## Problem to solve
Please write out the full listing beneath this line exactly, skipping its images.
=-=-=
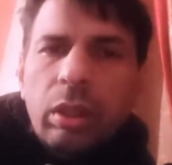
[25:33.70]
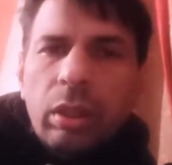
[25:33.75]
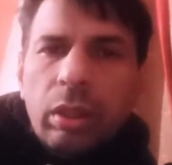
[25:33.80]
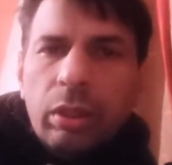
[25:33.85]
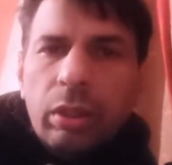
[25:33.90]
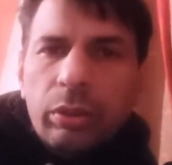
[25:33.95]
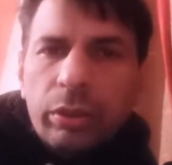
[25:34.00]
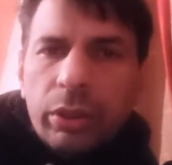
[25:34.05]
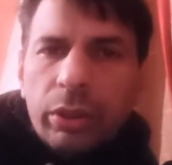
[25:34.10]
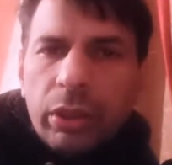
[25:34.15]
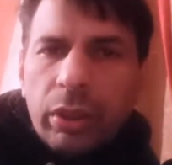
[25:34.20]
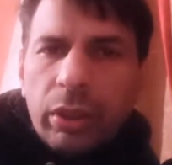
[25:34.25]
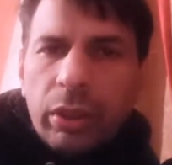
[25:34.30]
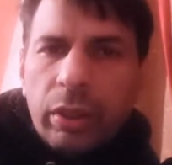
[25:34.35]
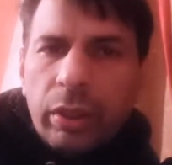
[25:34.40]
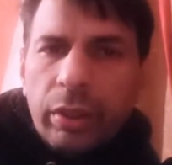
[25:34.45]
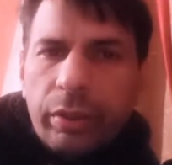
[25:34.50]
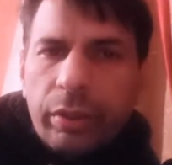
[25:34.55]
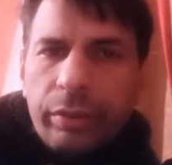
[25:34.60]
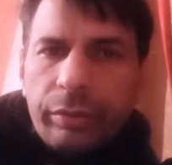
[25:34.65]
Hello,
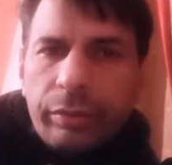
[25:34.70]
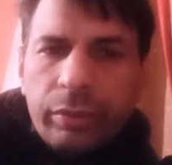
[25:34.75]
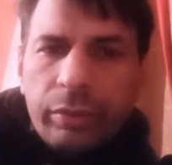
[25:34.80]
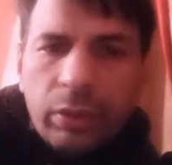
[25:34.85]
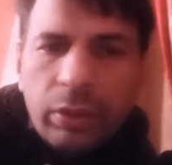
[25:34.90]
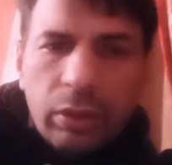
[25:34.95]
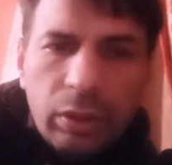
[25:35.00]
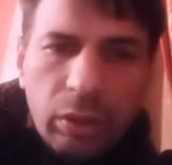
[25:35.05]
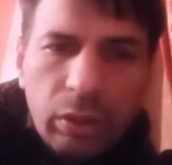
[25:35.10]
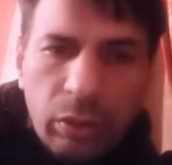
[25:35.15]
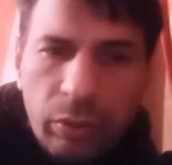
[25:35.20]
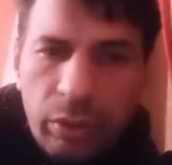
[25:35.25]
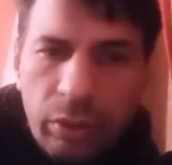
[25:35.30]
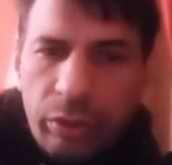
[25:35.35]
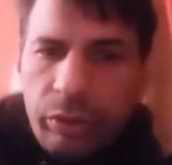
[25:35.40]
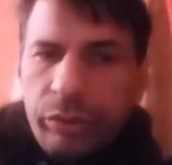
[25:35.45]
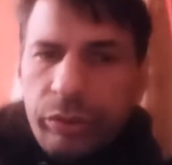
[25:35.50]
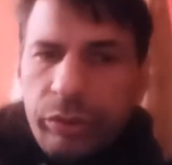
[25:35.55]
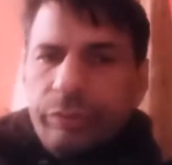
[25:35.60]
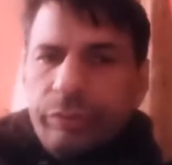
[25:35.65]
Sherry. How are
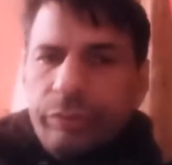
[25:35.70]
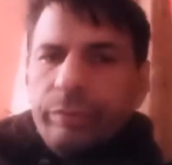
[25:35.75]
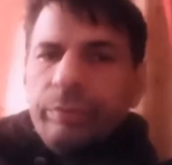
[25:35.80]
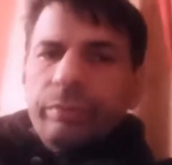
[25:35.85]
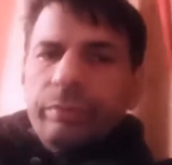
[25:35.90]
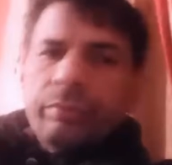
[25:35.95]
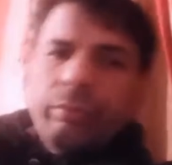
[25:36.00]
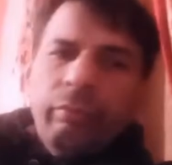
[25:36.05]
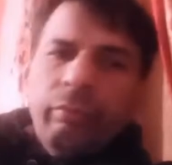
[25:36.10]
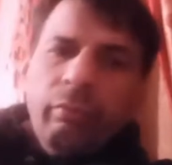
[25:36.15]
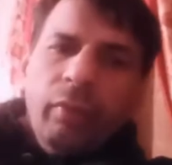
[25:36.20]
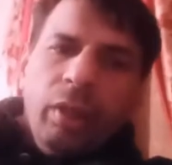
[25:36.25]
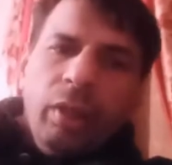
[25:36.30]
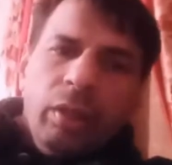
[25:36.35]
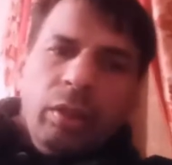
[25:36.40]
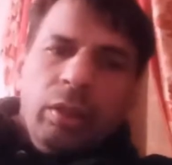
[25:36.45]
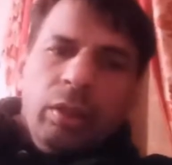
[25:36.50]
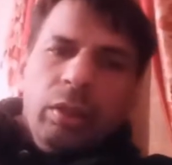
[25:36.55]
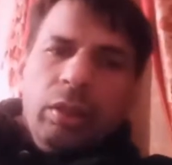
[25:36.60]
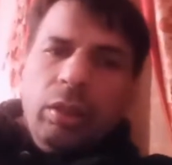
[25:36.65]
you?
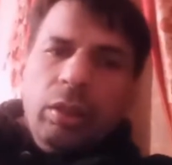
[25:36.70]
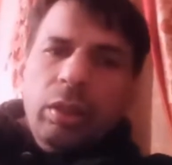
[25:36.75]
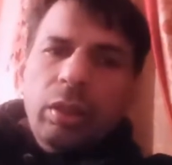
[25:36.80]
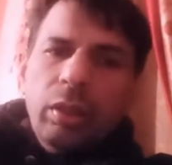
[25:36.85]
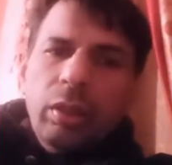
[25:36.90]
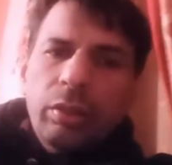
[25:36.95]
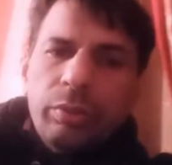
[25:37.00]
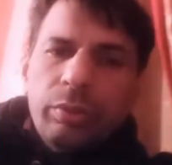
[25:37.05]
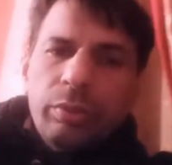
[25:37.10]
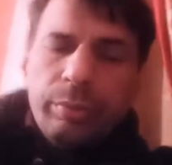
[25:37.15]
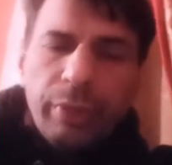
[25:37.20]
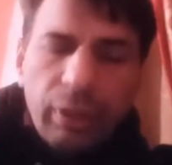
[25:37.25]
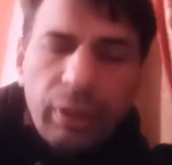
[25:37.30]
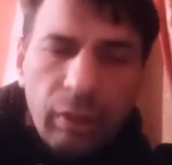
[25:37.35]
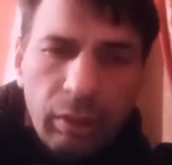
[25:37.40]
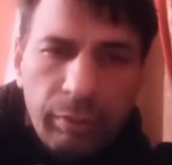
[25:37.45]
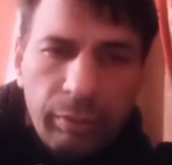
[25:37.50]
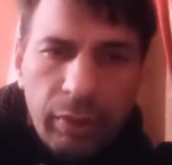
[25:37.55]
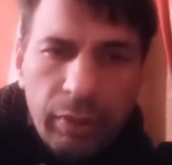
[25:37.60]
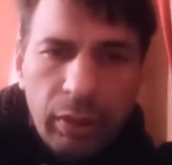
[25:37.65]
Hello,
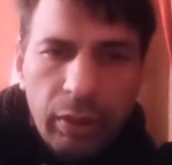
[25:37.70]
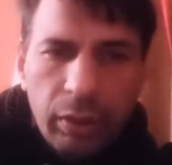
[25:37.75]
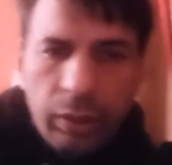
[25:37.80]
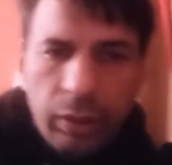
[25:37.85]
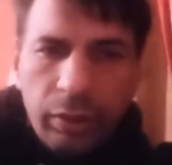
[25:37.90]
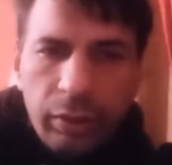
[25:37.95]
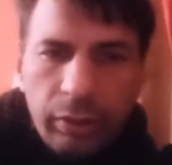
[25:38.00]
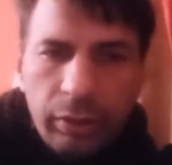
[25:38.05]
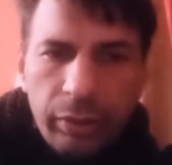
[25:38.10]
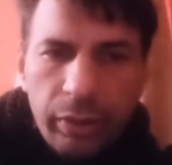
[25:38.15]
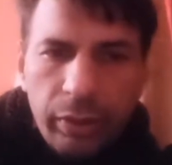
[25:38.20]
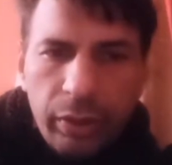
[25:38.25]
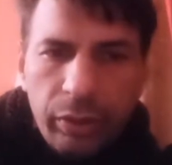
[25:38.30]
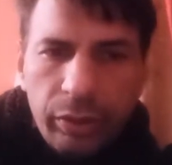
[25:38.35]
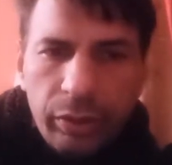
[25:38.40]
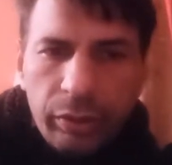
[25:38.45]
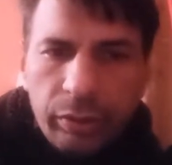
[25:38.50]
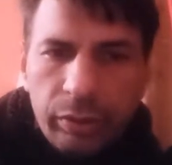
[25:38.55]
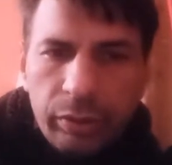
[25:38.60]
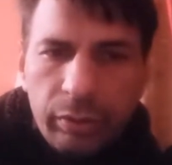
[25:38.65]
Parliament.
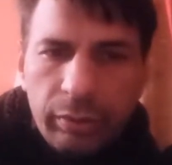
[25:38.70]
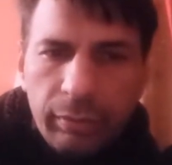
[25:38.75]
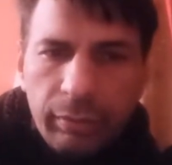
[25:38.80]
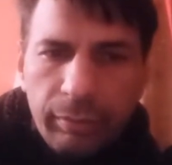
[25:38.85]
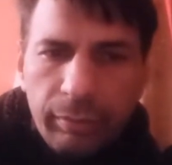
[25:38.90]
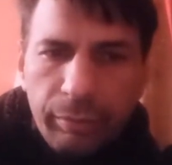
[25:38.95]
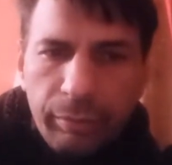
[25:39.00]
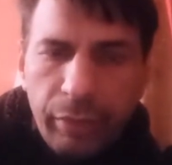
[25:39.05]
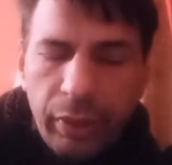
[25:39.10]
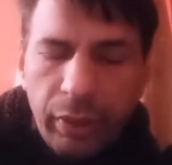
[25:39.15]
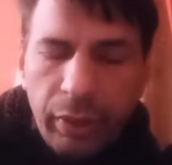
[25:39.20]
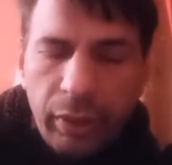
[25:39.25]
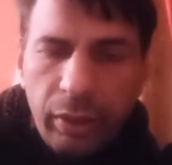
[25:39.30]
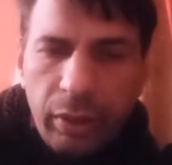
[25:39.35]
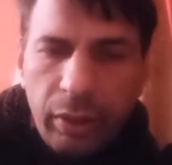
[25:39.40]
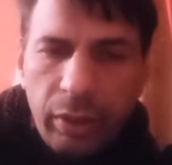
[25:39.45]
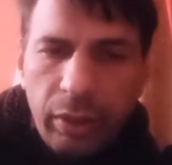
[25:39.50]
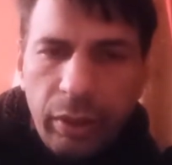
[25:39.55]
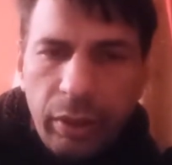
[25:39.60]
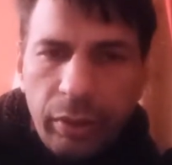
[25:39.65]
Parliament.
=-=-=
## Task result
[25:33.70]
[25:33.75]
[25:33.80]
[25:33.85]
[25:33.90]
[25:33.95]
[25:34.00]
[25:34.05]
[25:34.10]
[25:34.15]
[25:34.20]
[25:34.25]
[25:34.30]
[25:34.35]
[25:34.40]
[25:34.45]
[25:34.50]
[25:34.55]
[25:34.60]
[25:34.65]
Hello,
[25:34.70]
[25:34.75]
[25:34.80]
[25:34.85]
[25:34.90]
[25:34.95]
[25:35.00]
[25:35.05]
[25:35.10]
[25:35.15]
[25:35.20]
[25:35.25]
[25:35.30]
[25:35.35]
[25:35.40]
[25:35.45]
[25:35.50]
[25:35.55]
[25:35.60]
[25:35.65]
Sherry. How are
[25:35.70]
[25:35.75]
[25:35.80]
[25:35.85]
[25:35.90]
[25:35.95]
[25:36.00]
[25:36.05]
[25:36.10]
[25:36.15]
[25:36.20]
[25:36.25]
[25:36.30]
[25:36.35]
[25:36.40]
[25:36.45]
[25:36.50]
[25:36.55]
[25:36.60]
[25:36.65]
you?
[25:36.70]
[25:36.75]
[25:36.80]
[25:36.85]
[25:36.90]
[25:36.95]
[25:37.00]
[25:37.05]
[25:37.10]
[25:37.15]
[25:37.20]
[25:37.25]
[25:37.30]
[25:37.35]
[25:37.40]
[25:37.45]
[25:37.50]
[25:37.55]
[25:37.60]
[25:37.65]
Hello,
[25:37.70]
[25:37.75]
[25:37.80]
[25:37.85]
[25:37.90]
[25:37.95]
[25:38.00]
[25:38.05]
[25:38.10]
[25:38.15]
[25:38.20]
[25:38.25]
[25:38.30]
[25:38.35]
[25:38.40]
[25:38.45]
[25:38.50]
[25:38.55]
[25:38.60]
[25:38.65]
Parliament.
[25:38.70]
[25:38.75]
[25:38.80]
[25:38.85]
[25:38.90]
[25:38.95]
[25:39.00]
[25:39.05]
[25:39.10]
[25:39.15]
[25:39.20]
[25:39.25]
[25:39.30]
[25:39.35]
[25:39.40]
[25:39.45]
[25:39.50]
[25:39.55]
[25:39.60]
[25:39.65]
Parliament.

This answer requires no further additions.